Saturday was a much better day and all the cars made it through the run. It was a glorious late winters’ day and Grandpa and I finally got to spend a whole day together. We all met to begin the run nice and early in the morning and after a bit of pushing and fiddling, all the cars, bar one, were off. At our morning tea stop we were joined by a 1912 Baker Electric car which was having a trial run. The battery setup looked very 21st century but the body was definitely early 20th century. It managed to do about 30kms before needing a recharge which was pretty impressive.
There were other cars from the very pretty to the downright daggy, as well as drivers young and old.
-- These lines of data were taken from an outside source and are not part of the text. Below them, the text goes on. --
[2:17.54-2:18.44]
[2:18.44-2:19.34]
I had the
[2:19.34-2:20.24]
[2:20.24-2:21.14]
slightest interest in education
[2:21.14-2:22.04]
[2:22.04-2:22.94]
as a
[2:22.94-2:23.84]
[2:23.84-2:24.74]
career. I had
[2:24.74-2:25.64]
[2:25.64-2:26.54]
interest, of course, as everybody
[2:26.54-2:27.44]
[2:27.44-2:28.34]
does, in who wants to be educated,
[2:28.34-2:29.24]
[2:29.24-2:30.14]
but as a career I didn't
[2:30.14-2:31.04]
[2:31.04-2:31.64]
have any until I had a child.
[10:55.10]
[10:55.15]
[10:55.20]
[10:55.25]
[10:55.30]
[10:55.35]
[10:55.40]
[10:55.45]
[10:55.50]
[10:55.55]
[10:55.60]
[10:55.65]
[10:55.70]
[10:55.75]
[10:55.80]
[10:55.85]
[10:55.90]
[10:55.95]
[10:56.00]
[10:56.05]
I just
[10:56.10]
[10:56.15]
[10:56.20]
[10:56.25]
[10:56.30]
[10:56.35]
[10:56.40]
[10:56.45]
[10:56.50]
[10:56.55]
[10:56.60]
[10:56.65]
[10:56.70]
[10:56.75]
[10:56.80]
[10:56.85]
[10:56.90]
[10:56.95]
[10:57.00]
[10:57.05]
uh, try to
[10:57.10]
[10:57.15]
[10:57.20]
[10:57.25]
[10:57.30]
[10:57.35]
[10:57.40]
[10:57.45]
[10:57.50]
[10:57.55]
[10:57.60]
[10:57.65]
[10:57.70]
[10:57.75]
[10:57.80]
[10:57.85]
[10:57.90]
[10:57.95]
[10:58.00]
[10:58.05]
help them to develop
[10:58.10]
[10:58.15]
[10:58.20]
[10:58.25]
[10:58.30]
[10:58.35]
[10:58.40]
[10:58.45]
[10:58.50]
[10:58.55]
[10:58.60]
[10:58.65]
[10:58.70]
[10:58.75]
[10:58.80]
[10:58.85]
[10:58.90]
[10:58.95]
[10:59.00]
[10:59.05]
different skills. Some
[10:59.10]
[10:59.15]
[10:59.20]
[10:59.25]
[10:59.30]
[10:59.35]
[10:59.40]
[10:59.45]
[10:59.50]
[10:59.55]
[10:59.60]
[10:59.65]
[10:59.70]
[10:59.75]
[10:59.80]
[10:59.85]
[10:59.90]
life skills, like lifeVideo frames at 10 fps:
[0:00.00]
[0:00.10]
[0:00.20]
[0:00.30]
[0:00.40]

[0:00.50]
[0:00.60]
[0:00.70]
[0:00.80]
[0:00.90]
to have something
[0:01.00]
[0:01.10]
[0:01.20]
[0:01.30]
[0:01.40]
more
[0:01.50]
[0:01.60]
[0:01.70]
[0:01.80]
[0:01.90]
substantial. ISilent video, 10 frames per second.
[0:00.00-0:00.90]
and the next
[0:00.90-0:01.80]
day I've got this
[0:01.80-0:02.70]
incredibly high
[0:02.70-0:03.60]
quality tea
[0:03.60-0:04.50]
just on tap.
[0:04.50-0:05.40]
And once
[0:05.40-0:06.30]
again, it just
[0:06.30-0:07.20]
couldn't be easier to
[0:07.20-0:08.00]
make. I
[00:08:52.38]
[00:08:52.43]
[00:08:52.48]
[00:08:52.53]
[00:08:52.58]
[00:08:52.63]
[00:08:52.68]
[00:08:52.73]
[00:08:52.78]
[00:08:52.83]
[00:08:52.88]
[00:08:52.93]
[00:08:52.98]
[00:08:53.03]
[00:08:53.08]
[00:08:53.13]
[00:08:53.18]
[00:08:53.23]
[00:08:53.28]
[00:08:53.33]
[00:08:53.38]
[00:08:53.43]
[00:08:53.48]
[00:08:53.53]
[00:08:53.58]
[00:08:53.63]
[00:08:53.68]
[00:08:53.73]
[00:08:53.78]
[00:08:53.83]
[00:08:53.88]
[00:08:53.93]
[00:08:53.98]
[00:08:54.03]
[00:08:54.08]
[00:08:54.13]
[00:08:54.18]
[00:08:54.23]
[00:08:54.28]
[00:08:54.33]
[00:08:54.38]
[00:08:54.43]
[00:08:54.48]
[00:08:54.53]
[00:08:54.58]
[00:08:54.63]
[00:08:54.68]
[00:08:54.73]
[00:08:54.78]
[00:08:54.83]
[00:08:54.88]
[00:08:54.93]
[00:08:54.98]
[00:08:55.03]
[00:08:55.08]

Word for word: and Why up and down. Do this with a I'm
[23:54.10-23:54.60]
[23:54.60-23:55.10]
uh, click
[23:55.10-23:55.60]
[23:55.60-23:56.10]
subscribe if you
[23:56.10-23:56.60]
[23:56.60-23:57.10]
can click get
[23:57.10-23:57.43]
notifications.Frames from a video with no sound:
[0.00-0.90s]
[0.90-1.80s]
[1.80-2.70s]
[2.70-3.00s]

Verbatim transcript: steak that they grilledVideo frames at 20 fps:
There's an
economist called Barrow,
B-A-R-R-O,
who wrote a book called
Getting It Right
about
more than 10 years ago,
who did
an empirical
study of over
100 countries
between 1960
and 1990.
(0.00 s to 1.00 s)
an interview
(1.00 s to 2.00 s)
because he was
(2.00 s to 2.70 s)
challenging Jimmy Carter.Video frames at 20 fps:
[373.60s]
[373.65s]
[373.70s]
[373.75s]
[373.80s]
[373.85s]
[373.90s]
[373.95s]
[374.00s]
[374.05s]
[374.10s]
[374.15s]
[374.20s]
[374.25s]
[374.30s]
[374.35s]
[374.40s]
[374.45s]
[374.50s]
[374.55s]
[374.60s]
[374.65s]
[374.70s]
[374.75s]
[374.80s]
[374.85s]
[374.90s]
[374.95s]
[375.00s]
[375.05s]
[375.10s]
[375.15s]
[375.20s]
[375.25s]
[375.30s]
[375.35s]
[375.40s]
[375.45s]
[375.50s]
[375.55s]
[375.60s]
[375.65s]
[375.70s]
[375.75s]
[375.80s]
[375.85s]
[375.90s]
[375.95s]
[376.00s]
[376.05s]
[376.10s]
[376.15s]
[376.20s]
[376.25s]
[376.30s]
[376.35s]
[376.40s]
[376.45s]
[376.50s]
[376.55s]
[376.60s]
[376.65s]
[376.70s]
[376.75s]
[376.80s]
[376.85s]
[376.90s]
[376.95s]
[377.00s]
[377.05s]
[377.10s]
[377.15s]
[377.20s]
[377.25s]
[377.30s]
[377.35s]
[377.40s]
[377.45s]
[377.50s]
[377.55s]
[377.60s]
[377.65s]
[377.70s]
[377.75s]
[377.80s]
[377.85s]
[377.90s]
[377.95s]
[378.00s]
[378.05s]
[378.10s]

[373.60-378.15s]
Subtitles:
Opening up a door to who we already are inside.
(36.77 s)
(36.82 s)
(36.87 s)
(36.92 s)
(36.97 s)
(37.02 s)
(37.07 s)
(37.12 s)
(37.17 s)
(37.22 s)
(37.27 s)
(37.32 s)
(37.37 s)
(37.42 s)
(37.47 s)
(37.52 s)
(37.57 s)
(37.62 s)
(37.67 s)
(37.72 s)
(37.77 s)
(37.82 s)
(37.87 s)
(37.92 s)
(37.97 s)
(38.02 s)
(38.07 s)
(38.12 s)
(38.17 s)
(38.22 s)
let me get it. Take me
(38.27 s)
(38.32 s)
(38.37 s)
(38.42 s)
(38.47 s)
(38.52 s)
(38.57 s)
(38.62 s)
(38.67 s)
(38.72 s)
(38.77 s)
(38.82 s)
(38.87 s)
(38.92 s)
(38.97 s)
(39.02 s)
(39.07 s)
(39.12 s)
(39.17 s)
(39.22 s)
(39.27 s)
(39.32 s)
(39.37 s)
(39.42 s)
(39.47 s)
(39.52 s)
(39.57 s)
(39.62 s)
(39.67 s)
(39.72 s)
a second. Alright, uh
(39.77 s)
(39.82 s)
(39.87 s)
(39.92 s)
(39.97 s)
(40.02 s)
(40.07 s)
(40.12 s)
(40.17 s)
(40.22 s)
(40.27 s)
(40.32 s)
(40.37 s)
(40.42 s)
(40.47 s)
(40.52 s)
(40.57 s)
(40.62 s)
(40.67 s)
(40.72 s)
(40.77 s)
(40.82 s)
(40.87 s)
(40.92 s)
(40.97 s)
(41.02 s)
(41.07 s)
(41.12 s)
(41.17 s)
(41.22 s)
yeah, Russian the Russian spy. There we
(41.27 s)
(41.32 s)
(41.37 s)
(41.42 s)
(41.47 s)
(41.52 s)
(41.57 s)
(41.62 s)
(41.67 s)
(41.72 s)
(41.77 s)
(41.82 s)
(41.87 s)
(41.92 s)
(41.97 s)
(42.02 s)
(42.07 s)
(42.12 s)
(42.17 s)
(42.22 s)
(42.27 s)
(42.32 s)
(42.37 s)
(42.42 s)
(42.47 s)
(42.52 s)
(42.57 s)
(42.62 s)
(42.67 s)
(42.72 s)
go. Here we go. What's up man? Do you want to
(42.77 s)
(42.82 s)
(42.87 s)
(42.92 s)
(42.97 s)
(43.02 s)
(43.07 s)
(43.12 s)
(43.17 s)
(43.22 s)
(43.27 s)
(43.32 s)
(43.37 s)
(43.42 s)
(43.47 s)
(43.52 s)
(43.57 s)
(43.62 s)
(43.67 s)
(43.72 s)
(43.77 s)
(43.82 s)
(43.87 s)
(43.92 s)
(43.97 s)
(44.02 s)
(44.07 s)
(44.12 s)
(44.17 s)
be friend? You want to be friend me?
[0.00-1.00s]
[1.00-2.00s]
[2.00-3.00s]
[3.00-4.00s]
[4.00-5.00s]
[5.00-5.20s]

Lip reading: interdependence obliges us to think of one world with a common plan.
There was another run to get to our lunch stop at a farm and after lunch, there were games for the cars and drivers. It wasn’t really long enough to work up an appetite for high tea but we managed anyway.
At the end of the day, the owner says, just go out by the back gate and through the paddock! I didn’t know how some of the car owners would react to that because they can be a bit precious about dust. Not to mention opening 5 gates and crossing a dam but it was actually rather beautiful and peaceful and even kangaroos munching on the crops.
We admired some remnant Cumberland Plain woodland and were sad that the land has been sold and will be covered in houses in the not too distant future.